Contacting the CEO should be a no-go during your job search « Courting Your Career

A lot of career experts share tips on getting past gatekeepers to get to the CEO or other senior executives who can influence whether or not you get an interview or are ultimately hired.  Although they all have their subtle nuances, most involve strategizing the timing of your call, asking the administrative assistant to verify the spelling of the person’s name as a way of getting his or her mailing address, or even writing “Personal and Confidential” on the outside of your envelope to ensure the executive you are trying to contact will actually read your resume and cover letter. Although these outdated strategies might work 1 in 50 times, based on everything I hear when speaking with hiring companies, there’s a better chance it could hurt your candidacy than help it.

Technology has changed the way we can access hiring companies.

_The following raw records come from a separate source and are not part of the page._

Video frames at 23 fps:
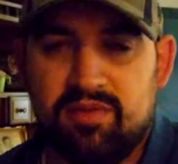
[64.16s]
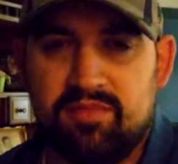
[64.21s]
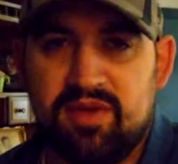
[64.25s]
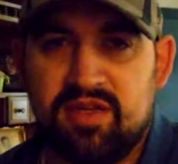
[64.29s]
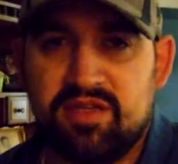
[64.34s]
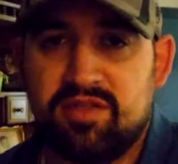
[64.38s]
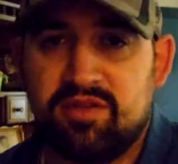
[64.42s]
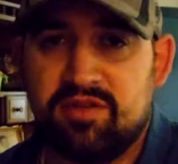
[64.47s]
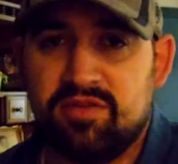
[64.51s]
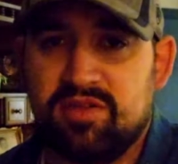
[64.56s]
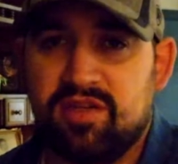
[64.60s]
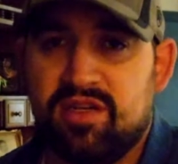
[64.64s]
up my
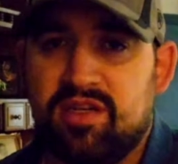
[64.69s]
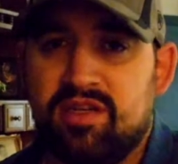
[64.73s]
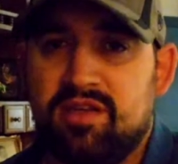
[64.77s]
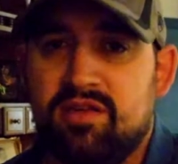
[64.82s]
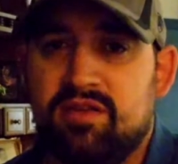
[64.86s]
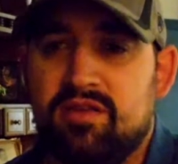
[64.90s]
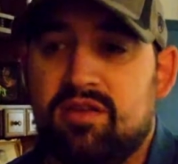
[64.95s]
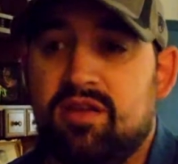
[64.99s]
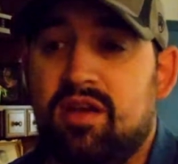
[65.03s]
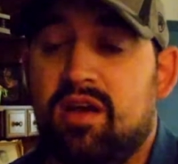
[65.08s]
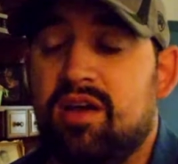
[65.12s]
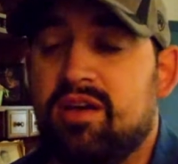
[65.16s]

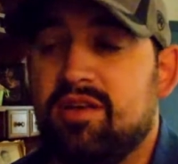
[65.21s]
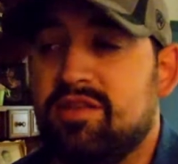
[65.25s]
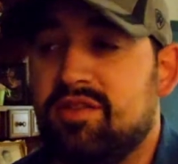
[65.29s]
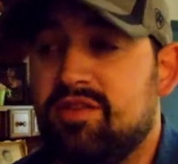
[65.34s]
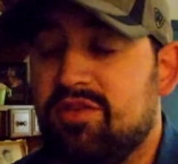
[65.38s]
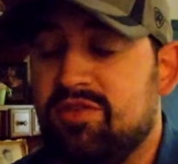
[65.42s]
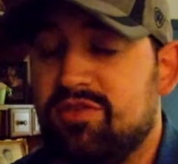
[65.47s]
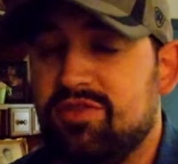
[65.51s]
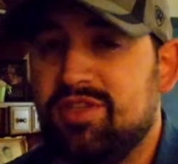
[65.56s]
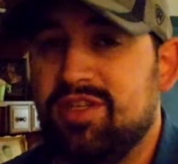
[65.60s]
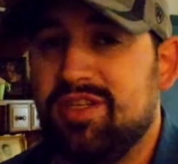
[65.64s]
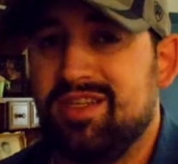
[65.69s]

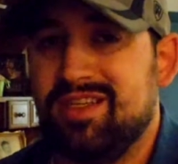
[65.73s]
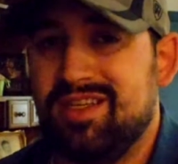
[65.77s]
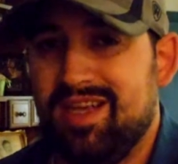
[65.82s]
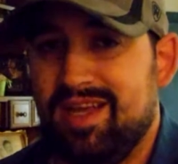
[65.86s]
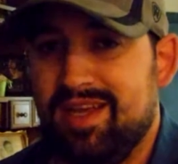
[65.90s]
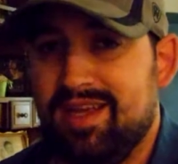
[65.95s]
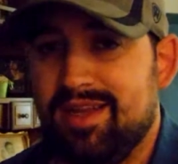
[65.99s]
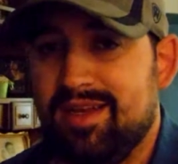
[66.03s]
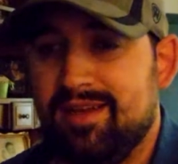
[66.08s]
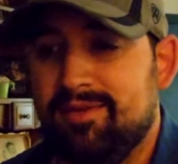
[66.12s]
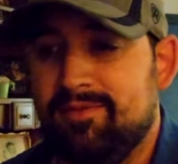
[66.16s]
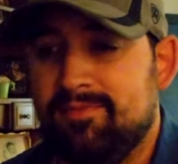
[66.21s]
Surgeon
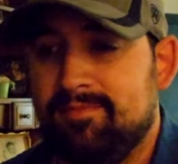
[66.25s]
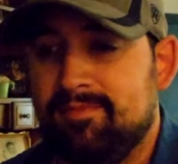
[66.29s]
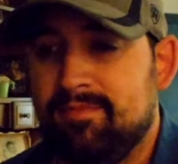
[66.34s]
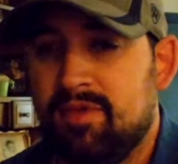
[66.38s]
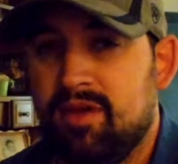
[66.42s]
10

Gone are the days of picking up the phone and calling a company in response to a job posting in your local newspaper. Today, you’re forced to navigate a labyrinth of call trees that would require the skills of a seasoned private investigator. And that’s assuming you can even find a number to call on their website.

The increase in Web traffic also means companies are inundated with applications like never before. One company I spoke with said they received 100,000 applications last year. Let that number sink in for a few seconds…100,000. If even 5% of applicants tried to call the CEO, that would equate to 5,000 calls. I don’t know about you, but somewhere around the 500th call, I would probably be more than a little cranky. After all, when they’re not responding to your calls, they actually have to run a company.

Instead of going straight to the top, start small. If you’re about to graduate from college or you only have a few years of full-time work experience and you want to get noticed, identify contacts in junior-level positions that can help you navigate the application process. Because they aren’t as far removed from finding a job straight out of college, if you slip up they are more likely to be forgiving because they can better relate to the challenges you’re facing. Plus, many college recruiting teams are comprised with junior alumni from your college or university. If you push them to the side in your attempts to connect with someone more senior within the organization, you could be shooting yourself in the foot.